#### RECORDS

* * * * * * * * *

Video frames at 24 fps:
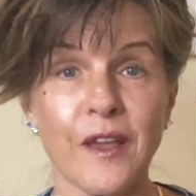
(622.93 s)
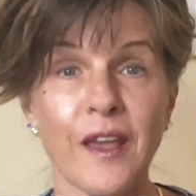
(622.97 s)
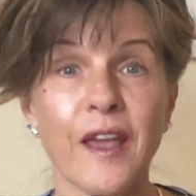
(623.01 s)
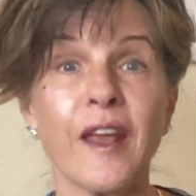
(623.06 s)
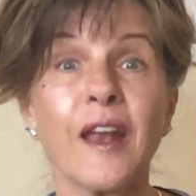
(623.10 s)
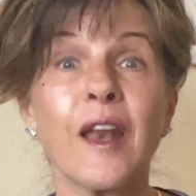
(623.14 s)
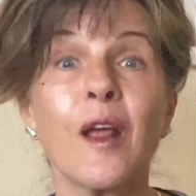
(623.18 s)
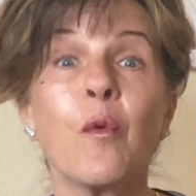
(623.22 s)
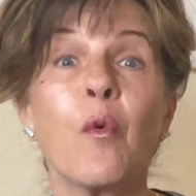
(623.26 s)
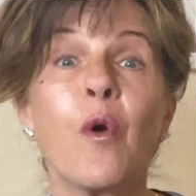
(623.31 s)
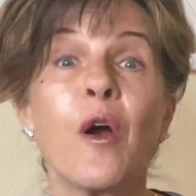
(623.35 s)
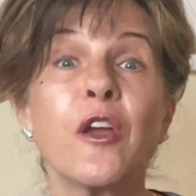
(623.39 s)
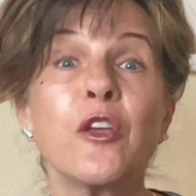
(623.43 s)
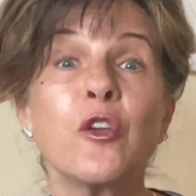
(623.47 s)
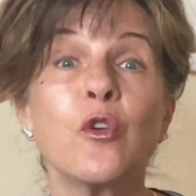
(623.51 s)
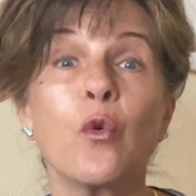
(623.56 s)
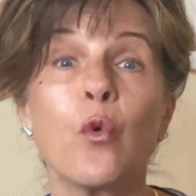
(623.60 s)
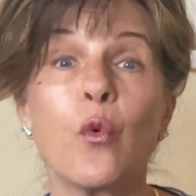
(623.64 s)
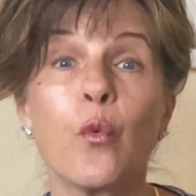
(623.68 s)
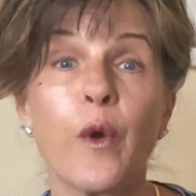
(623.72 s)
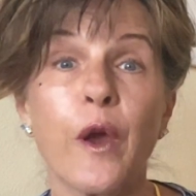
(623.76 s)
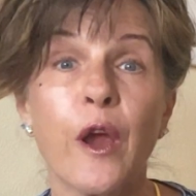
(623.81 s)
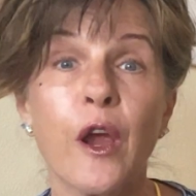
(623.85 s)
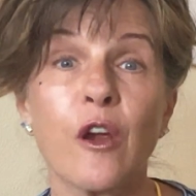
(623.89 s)
And I want you
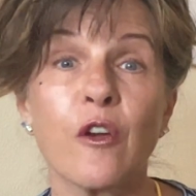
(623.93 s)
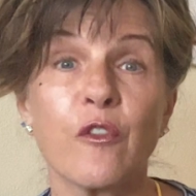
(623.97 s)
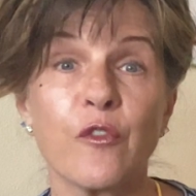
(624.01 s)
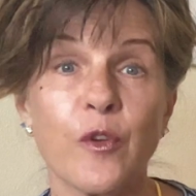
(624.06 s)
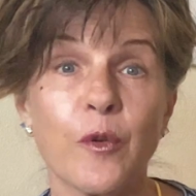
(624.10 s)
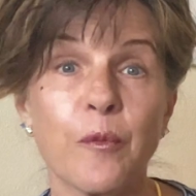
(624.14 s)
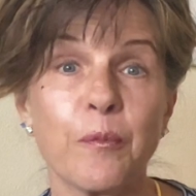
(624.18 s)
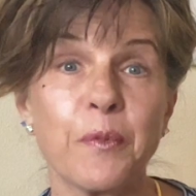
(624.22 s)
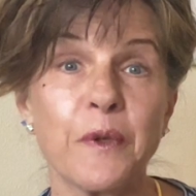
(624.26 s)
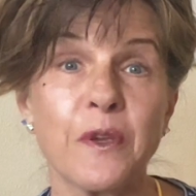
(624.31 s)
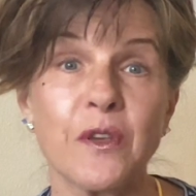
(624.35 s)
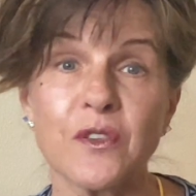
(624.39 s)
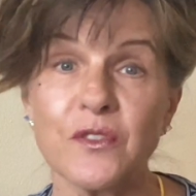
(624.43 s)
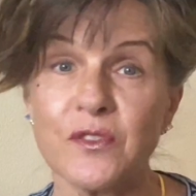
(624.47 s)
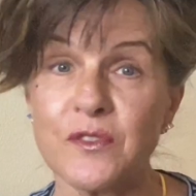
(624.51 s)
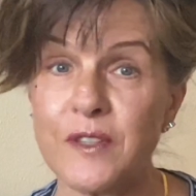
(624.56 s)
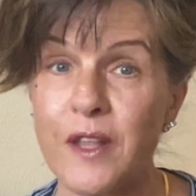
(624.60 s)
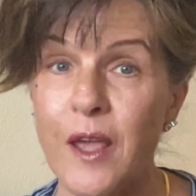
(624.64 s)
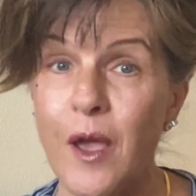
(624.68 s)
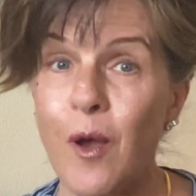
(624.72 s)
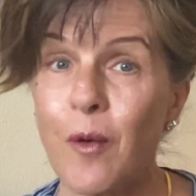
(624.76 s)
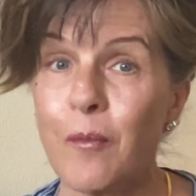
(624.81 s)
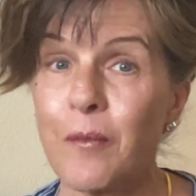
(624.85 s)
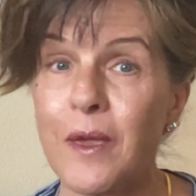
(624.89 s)
aware of it because
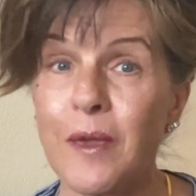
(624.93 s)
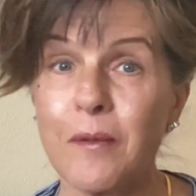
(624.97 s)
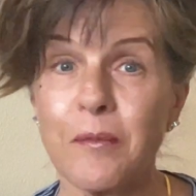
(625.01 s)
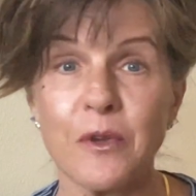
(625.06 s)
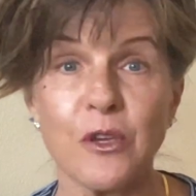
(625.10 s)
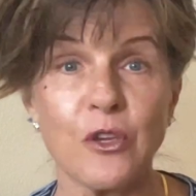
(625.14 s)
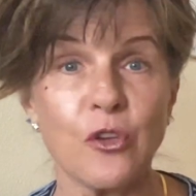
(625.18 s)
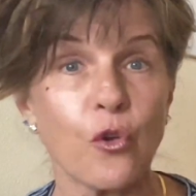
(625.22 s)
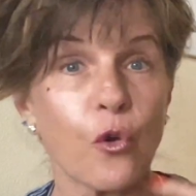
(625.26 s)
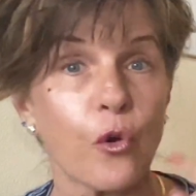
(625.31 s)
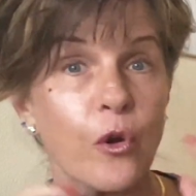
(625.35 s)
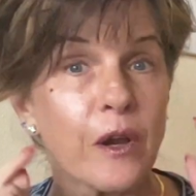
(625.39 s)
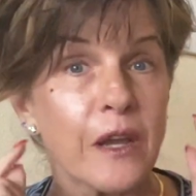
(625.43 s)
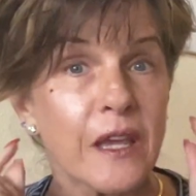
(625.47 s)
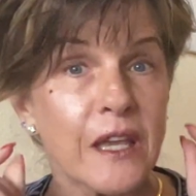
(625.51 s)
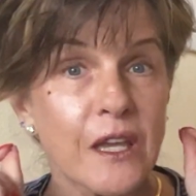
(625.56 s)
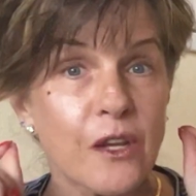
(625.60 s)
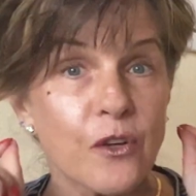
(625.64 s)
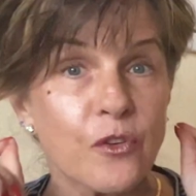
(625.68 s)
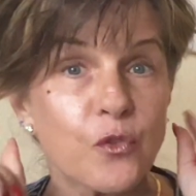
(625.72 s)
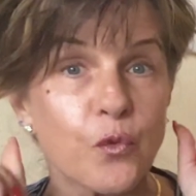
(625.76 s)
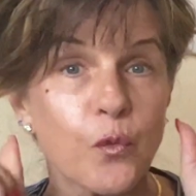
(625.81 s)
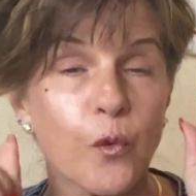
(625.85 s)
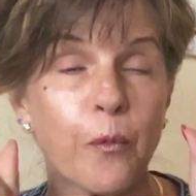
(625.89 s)
now maybe your
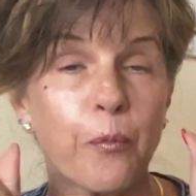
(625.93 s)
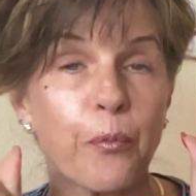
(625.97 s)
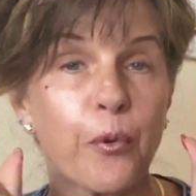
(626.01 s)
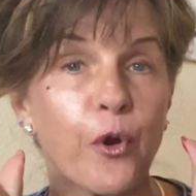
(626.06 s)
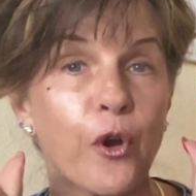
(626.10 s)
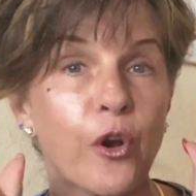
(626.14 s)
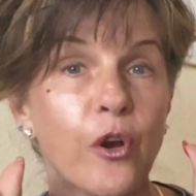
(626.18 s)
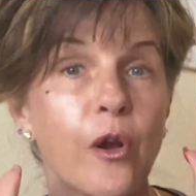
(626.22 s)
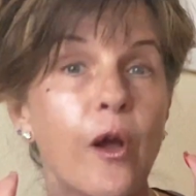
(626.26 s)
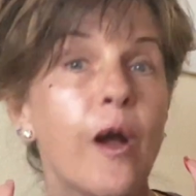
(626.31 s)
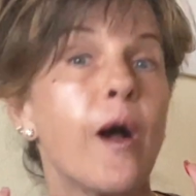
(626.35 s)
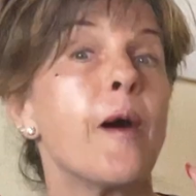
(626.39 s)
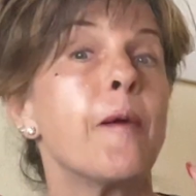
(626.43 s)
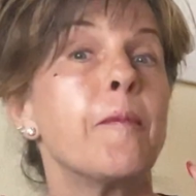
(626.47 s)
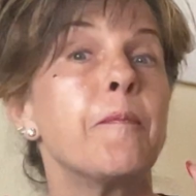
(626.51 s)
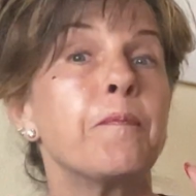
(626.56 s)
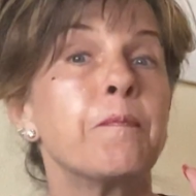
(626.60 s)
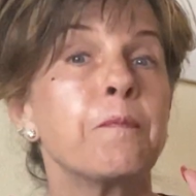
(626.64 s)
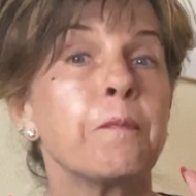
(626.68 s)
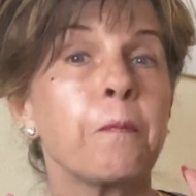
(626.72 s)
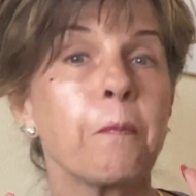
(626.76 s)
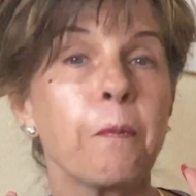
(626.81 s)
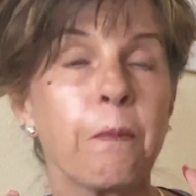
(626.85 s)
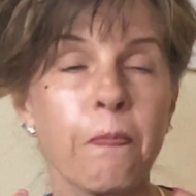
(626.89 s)
ears will perk
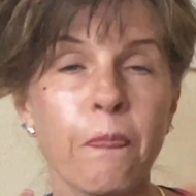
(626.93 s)
up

* * * * * * * * *

#### PROBLEM TO SOLVE
Please retype the whole listing above word for word and drop the pictures.

#### TASK OUTPUT
Video frames at 24 fps:
(622.93 s)
(622.97 s)
(623.01 s)
(623.06 s)
(623.10 s)
(623.14 s)
(623.18 s)
(623.22 s)
(623.26 s)
(623.31 s)
(623.35 s)
(623.39 s)
(623.43 s)
(623.47 s)
(623.51 s)
(623.56 s)
(623.60 s)
(623.64 s)
(623.68 s)
(623.72 s)
(623.76 s)
(623.81 s)
(623.85 s)
(623.89 s)
And I want you
(623.93 s)
(623.97 s)
(624.01 s)
(624.06 s)
(624.10 s)
(624.14 s)
(624.18 s)
(624.22 s)
(624.26 s)
(624.31 s)
(624.35 s)
(624.39 s)
(624.43 s)
(624.47 s)
(624.51 s)
(624.56 s)
(624.60 s)
(624.64 s)
(624.68 s)
(624.72 s)
(624.76 s)
(624.81 s)
(624.85 s)
(624.89 s)
aware of it because
(624.93 s)
(624.97 s)
(625.01 s)
(625.06 s)
(625.10 s)
(625.14 s)
(625.18 s)
(625.22 s)
(625.26 s)
(625.31 s)
(625.35 s)
(625.39 s)
(625.43 s)
(625.47 s)
(625.51 s)
(625.56 s)
(625.60 s)
(625.64 s)
(625.68 s)
(625.72 s)
(625.76 s)
(625.81 s)
(625.85 s)
(625.89 s)
now maybe your
(625.93 s)
(625.97 s)
(626.01 s)
(626.06 s)
(626.10 s)
(626.14 s)
(626.18 s)
(626.22 s)
(626.26 s)
(626.31 s)
(626.35 s)
(626.39 s)
(626.43 s)
(626.47 s)
(626.51 s)
(626.56 s)
(626.60 s)
(626.64 s)
(626.68 s)
(626.72 s)
(626.76 s)
(626.81 s)
(626.85 s)
(626.89 s)
ears will perk
(626.93 s)
up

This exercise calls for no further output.